Re: [PATCH v3] perf/arm-dmc620: Fix dmc620_pmu_irqs_lock/cpu_hotplug_lock circular lock dependency

From: Waiman Long
Date: Fri Aug 04 2023 - 12:43:37 EST


On 8/4/23 12:29, Will Deacon wrote:
On Wed, Aug 02, 2023 at 09:44:58PM -0400, Waiman Long wrote:
On 8/2/23 21:37, Waiman Long wrote:
On 7/28/23 11:06, Will Deacon wrote:
On Fri, Jul 21, 2023 at 11:17:28PM -0400, Waiman Long wrote:
The following circular locking dependency was reported when running
cpus online/offline test on an arm64 system.

[   84.195923] Chain exists of:
                  dmc620_pmu_irqs_lock --> cpu_hotplug_lock -->
cpuhp_state-down

[   84.207305]  Possible unsafe locking scenario:

[   84.213212]        CPU0                    CPU1
[   84.217729]        ----                    ----
[   84.222247]   lock(cpuhp_state-down);
[   84.225899] lock(cpu_hotplug_lock);
[   84.232068] lock(cpuhp_state-down);
[   84.238237]   lock(dmc620_pmu_irqs_lock);
[   84.242236]
                 *** DEADLOCK ***

The problematic locking order seems to be

    lock(dmc620_pmu_irqs_lock) --> lock(cpu_hotplug_lock)

This locking order happens when dmc620_pmu_get_irq() is called from
dmc620_pmu_device_probe(). Since dmc620_pmu_irqs_lock is used for
protecting the dmc620_pmu_irqs structure only, we don't actually need
to hold the lock when adding a new instance to the CPU hotplug
subsystem.

Fix this possible deadlock scenario by releasing the lock before
calling cpuhp_state_add_instance_nocalls() and reacquiring it
afterward.
To avoid the possibility of 2 racing dmc620_pmu_get_irq() calls
inserting
duplicated dmc620_pmu_irq structures with the same irq number, a dummy
entry is inserted before releasing the lock which will block a
competing
thread from inserting another irq structure of the same irq number.

Suggested-by: Robin Murphy <robin.murphy@xxxxxxx>
Signed-off-by: Waiman Long <longman@xxxxxxxxxx>
---
  drivers/perf/arm_dmc620_pmu.c | 28 ++++++++++++++++++++++------
  1 file changed, 22 insertions(+), 6 deletions(-)

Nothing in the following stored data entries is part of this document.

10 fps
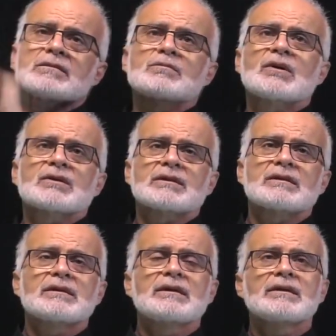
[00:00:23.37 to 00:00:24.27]
particle
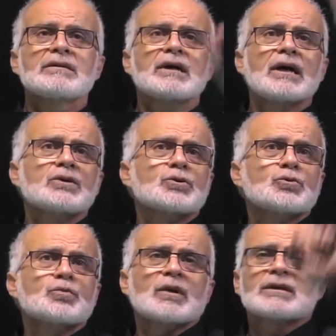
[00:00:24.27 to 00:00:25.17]
here and two
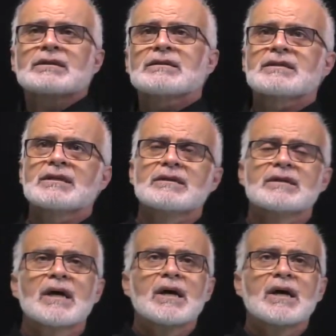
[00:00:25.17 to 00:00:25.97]
particles here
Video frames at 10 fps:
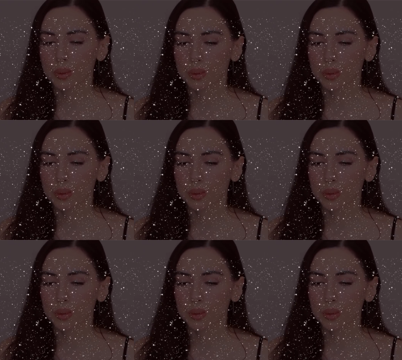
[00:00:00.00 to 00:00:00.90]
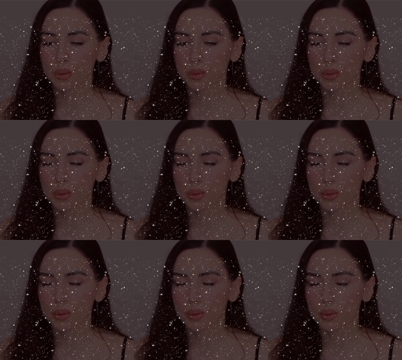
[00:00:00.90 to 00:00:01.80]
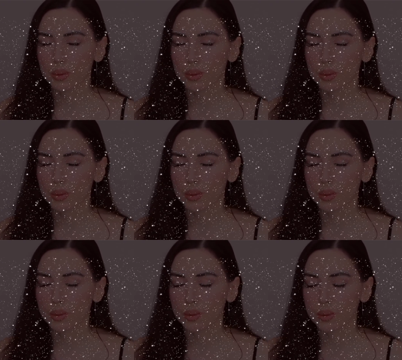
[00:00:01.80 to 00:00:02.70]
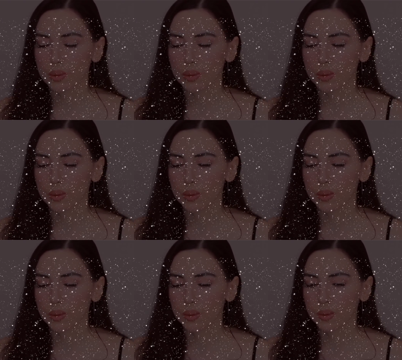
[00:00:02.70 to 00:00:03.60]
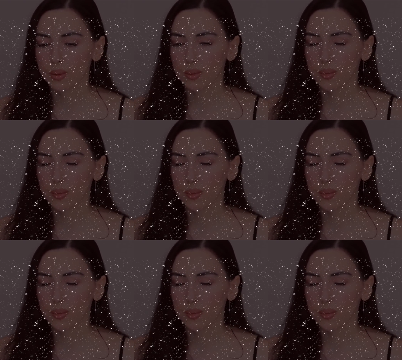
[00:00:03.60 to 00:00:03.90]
Nothing is said.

diff --git a/drivers/perf/arm_dmc620_pmu.c
b/drivers/perf/arm_dmc620_pmu.c
index 9d0f01c4455a..7cafd4dd4522 100644
--- a/drivers/perf/arm_dmc620_pmu.c
+++ b/drivers/perf/arm_dmc620_pmu.c
@@ -76,6 +76,7 @@ struct dmc620_pmu_irq {
      refcount_t refcount;
      unsigned int irq_num;
      unsigned int cpu;
+    unsigned int valid;
  };
    struct dmc620_pmu {
@@ -423,9 +424,14 @@ static struct dmc620_pmu_irq
*__dmc620_pmu_get_irq(int irq_num)
      struct dmc620_pmu_irq *irq;
      int ret;
  -    list_for_each_entry(irq, &dmc620_pmu_irqs, irqs_node)
-        if (irq->irq_num == irq_num &&
refcount_inc_not_zero(&irq->refcount))
+    list_for_each_entry(irq, &dmc620_pmu_irqs, irqs_node) {
+        if (irq->irq_num != irq_num)
+            continue;
+        if (!irq->valid)
+            return ERR_PTR(-EAGAIN);    /* Try again later */
It looks like this can bubble up to the probe() routine. Does the driver
core handle -EAGAIN coming back from a probe routine?
Right, I should add code to handle this error condition. I think it can
be handled in dmc620_pmu_get_irq(). The important thing is to release
the mutex, wait a few ms and try again. What do you think?
+        if (refcount_inc_not_zero(&irq->refcount))
              return irq;
+    }
        irq = kzalloc(sizeof(*irq), GFP_KERNEL);
      if (!irq)
@@ -447,13 +453,23 @@ static struct dmc620_pmu_irq
*__dmc620_pmu_get_irq(int irq_num)
      if (ret)
          goto out_free_irq;
  -    ret = cpuhp_state_add_instance_nocalls(cpuhp_state_num,
&irq->node);
-    if (ret)
-        goto out_free_irq;
-
      irq->irq_num = irq_num;
      list_add(&irq->irqs_node, &dmc620_pmu_irqs);
  +    /*
+     * Release dmc620_pmu_irqs_lock before calling
+     * cpuhp_state_add_instance_nocalls() and reacquire it afterward.
+     */
+    mutex_unlock(&dmc620_pmu_irqs_lock);
+    ret = cpuhp_state_add_instance_nocalls(cpuhp_state_num,
&irq->node);
+    mutex_lock(&dmc620_pmu_irqs_lock);
+
+    if (ret) {
+        list_del(&irq->irqs_node);
+        goto out_free_irq;
+    }
+
+    irq->valid = true;
Do you actually need a new flag here, or could we use a refcount of zero
to indicate that the irq descriptor is still being constructed?
A refcount of zero can also mean that an existing irq is about to be
removed. Right? So I don't think we can use that for this purpose.
Besides, there is a 4-byte hole in the structure anyway for arm64.
Alternatively, I can use a special reference count value, say -1, to signal
that the irq is not valid yet. What do you think?
If the device is being removed, we should teardown the irq handler first,
so I don't see why the refcount isn't the right thing.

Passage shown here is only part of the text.